## Directions
Apart from the pictures, every line below needs to be reproduced verbatim.

## Data records
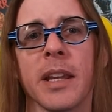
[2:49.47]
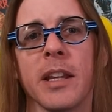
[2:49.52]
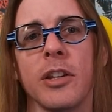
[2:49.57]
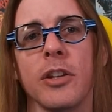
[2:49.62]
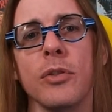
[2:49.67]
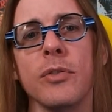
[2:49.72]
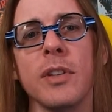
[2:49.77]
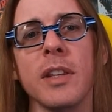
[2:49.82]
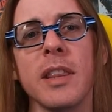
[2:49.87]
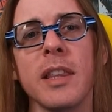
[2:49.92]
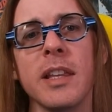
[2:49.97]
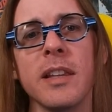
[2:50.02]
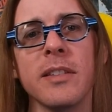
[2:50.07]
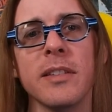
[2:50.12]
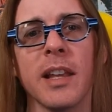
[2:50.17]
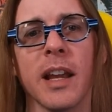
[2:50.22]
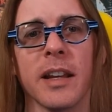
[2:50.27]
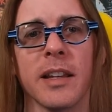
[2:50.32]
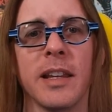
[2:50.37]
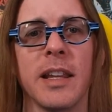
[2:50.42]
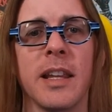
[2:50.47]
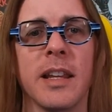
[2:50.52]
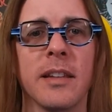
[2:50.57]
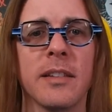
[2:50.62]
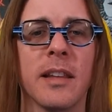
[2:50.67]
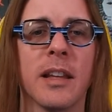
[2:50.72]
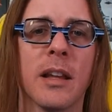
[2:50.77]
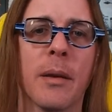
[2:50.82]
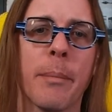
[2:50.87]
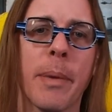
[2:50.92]
Using these techniques,
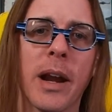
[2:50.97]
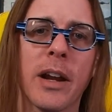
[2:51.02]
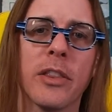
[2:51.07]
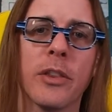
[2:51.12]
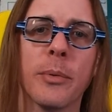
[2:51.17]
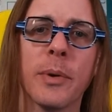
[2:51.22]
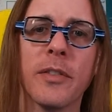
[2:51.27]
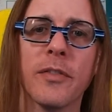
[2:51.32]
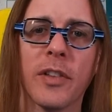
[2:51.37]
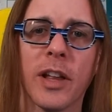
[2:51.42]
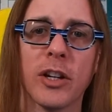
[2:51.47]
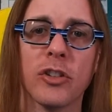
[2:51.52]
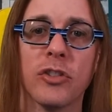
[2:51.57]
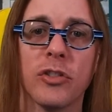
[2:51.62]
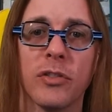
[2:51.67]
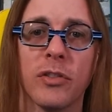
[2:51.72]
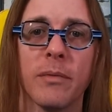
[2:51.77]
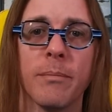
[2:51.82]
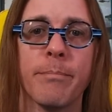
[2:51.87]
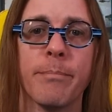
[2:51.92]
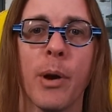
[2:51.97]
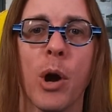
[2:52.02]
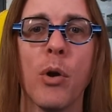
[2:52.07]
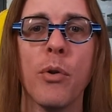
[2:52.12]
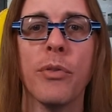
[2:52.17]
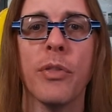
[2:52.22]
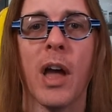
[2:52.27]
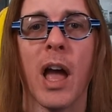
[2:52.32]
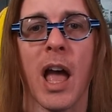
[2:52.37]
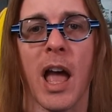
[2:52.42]
he compared the reflections in
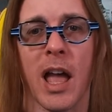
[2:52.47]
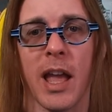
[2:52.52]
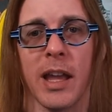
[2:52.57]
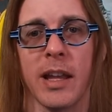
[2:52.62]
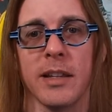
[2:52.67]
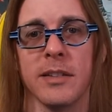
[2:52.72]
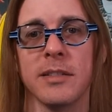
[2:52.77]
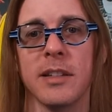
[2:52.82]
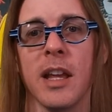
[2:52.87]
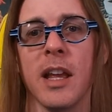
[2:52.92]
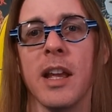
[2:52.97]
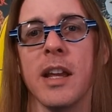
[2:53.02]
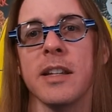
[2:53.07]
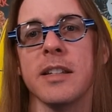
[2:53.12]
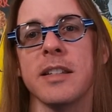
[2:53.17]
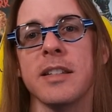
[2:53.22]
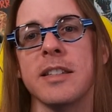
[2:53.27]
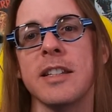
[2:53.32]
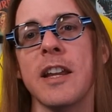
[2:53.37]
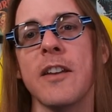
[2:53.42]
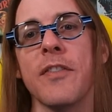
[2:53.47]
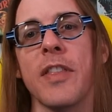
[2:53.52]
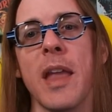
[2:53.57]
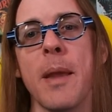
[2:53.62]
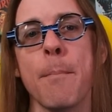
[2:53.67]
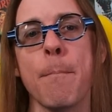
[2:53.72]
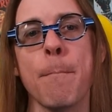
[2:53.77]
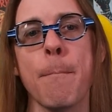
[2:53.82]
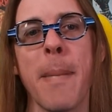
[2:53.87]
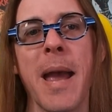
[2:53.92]
both eyes to see if they
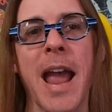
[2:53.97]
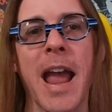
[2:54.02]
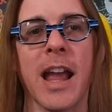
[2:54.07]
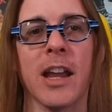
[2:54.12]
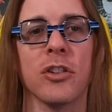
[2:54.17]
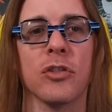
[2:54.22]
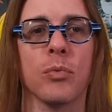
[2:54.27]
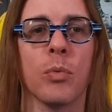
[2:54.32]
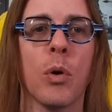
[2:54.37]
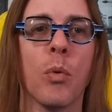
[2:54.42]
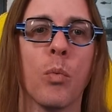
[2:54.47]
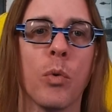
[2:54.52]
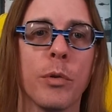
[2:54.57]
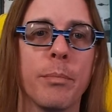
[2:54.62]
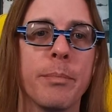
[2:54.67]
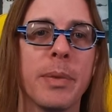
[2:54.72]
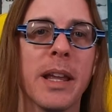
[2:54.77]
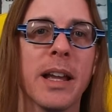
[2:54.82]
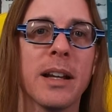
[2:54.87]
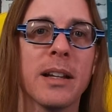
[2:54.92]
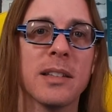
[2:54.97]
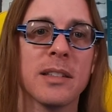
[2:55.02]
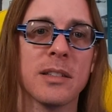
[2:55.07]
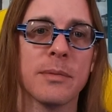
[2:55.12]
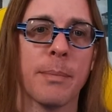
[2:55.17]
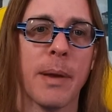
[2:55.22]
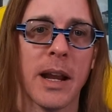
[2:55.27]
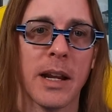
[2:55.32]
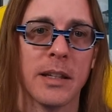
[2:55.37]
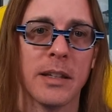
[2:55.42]
matched what would be
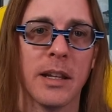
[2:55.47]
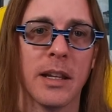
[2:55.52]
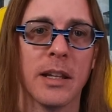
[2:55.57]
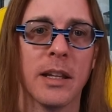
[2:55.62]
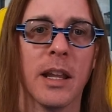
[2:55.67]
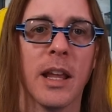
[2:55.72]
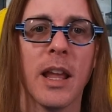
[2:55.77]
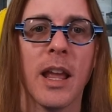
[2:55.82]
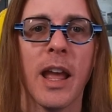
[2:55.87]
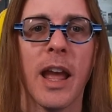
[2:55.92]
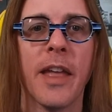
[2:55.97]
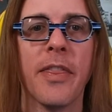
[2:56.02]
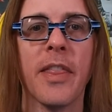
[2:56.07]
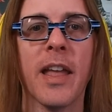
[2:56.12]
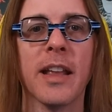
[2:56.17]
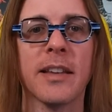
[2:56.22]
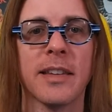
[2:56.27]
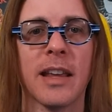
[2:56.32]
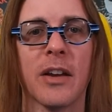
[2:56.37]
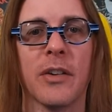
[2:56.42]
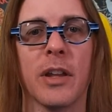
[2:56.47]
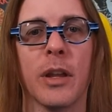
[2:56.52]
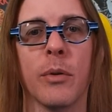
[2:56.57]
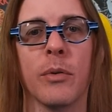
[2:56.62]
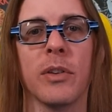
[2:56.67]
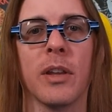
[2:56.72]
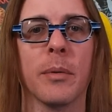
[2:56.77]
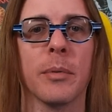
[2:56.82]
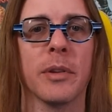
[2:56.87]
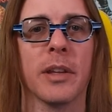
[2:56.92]
expected, and that's how he
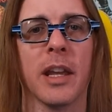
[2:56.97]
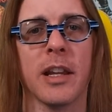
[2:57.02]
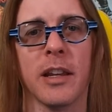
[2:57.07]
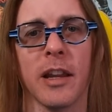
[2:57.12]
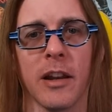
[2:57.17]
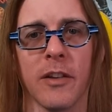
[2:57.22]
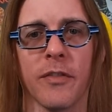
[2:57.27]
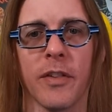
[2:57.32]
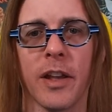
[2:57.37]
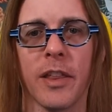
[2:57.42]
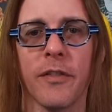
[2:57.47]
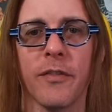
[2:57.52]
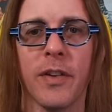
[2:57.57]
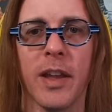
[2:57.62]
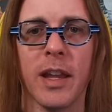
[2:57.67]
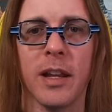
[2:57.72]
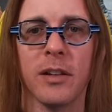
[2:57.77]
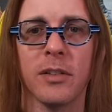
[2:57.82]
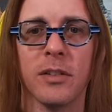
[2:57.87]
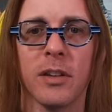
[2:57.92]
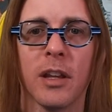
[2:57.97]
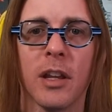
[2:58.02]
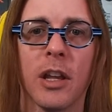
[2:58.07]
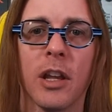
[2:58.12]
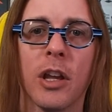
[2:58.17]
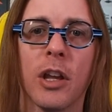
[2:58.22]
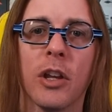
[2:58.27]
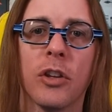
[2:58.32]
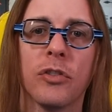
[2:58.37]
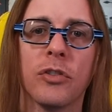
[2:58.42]
was able to identify the fakes.
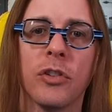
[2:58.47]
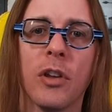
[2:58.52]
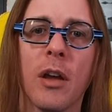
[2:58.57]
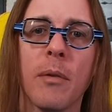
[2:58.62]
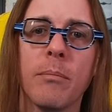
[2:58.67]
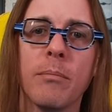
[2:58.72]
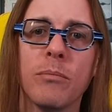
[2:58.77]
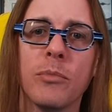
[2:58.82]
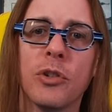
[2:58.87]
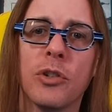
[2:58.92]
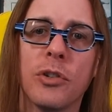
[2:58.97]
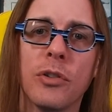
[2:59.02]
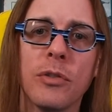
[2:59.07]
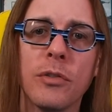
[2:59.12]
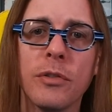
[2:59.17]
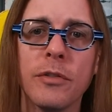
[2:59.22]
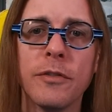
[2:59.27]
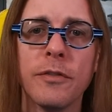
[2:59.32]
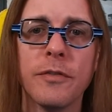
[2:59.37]
Some do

## The answer
[2:49.47]
[2:49.52]
[2:49.57]
[2:49.62]
[2:49.67]
[2:49.72]
[2:49.77]
[2:49.82]
[2:49.87]
[2:49.92]
[2:49.97]
[2:50.02]
[2:50.07]
[2:50.12]
[2:50.17]
[2:50.22]
[2:50.27]
[2:50.32]
[2:50.37]
[2:50.42]
[2:50.47]
[2:50.52]
[2:50.57]
[2:50.62]
[2:50.67]
[2:50.72]
[2:50.77]
[2:50.82]
[2:50.87]
[2:50.92]
Using these techniques,
[2:50.97]
[2:51.02]
[2:51.07]
[2:51.12]
[2:51.17]
[2:51.22]
[2:51.27]
[2:51.32]
[2:51.37]
[2:51.42]
[2:51.47]
[2:51.52]
[2:51.57]
[2:51.62]
[2:51.67]
[2:51.72]
[2:51.77]
[2:51.82]
[2:51.87]
[2:51.92]
[2:51.97]
[2:52.02]
[2:52.07]
[2:52.12]
[2:52.17]
[2:52.22]
[2:52.27]
[2:52.32]
[2:52.37]
[2:52.42]
he compared the reflections in
[2:52.47]
[2:52.52]
[2:52.57]
[2:52.62]
[2:52.67]
[2:52.72]
[2:52.77]
[2:52.82]
[2:52.87]
[2:52.92]
[2:52.97]
[2:53.02]
[2:53.07]
[2:53.12]
[2:53.17]
[2:53.22]
[2:53.27]
[2:53.32]
[2:53.37]
[2:53.42]
[2:53.47]
[2:53.52]
[2:53.57]
[2:53.62]
[2:53.67]
[2:53.72]
[2:53.77]
[2:53.82]
[2:53.87]
[2:53.92]
both eyes to see if they
[2:53.97]
[2:54.02]
[2:54.07]
[2:54.12]
[2:54.17]
[2:54.22]
[2:54.27]
[2:54.32]
[2:54.37]
[2:54.42]
[2:54.47]
[2:54.52]
[2:54.57]
[2:54.62]
[2:54.67]
[2:54.72]
[2:54.77]
[2:54.82]
[2:54.87]
[2:54.92]
[2:54.97]
[2:55.02]
[2:55.07]
[2:55.12]
[2:55.17]
[2:55.22]
[2:55.27]
[2:55.32]
[2:55.37]
[2:55.42]
matched what would be
[2:55.47]
[2:55.52]
[2:55.57]
[2:55.62]
[2:55.67]
[2:55.72]
[2:55.77]
[2:55.82]
[2:55.87]
[2:55.92]
[2:55.97]
[2:56.02]
[2:56.07]
[2:56.12]
[2:56.17]
[2:56.22]
[2:56.27]
[2:56.32]
[2:56.37]
[2:56.42]
[2:56.47]
[2:56.52]
[2:56.57]
[2:56.62]
[2:56.67]
[2:56.72]
[2:56.77]
[2:56.82]
[2:56.87]
[2:56.92]
expected, and that's how he
[2:56.97]
[2:57.02]
[2:57.07]
[2:57.12]
[2:57.17]
[2:57.22]
[2:57.27]
[2:57.32]
[2:57.37]
[2:57.42]
[2:57.47]
[2:57.52]
[2:57.57]
[2:57.62]
[2:57.67]
[2:57.72]
[2:57.77]
[2:57.82]
[2:57.87]
[2:57.92]
[2:57.97]
[2:58.02]
[2:58.07]
[2:58.12]
[2:58.17]
[2:58.22]
[2:58.27]
[2:58.32]
[2:58.37]
[2:58.42]
was able to identify the fakes.
[2:58.47]
[2:58.52]
[2:58.57]
[2:58.62]
[2:58.67]
[2:58.72]
[2:58.77]
[2:58.82]
[2:58.87]
[2:58.92]
[2:58.97]
[2:59.02]
[2:59.07]
[2:59.12]
[2:59.17]
[2:59.22]
[2:59.27]
[2:59.32]
[2:59.37]
Some do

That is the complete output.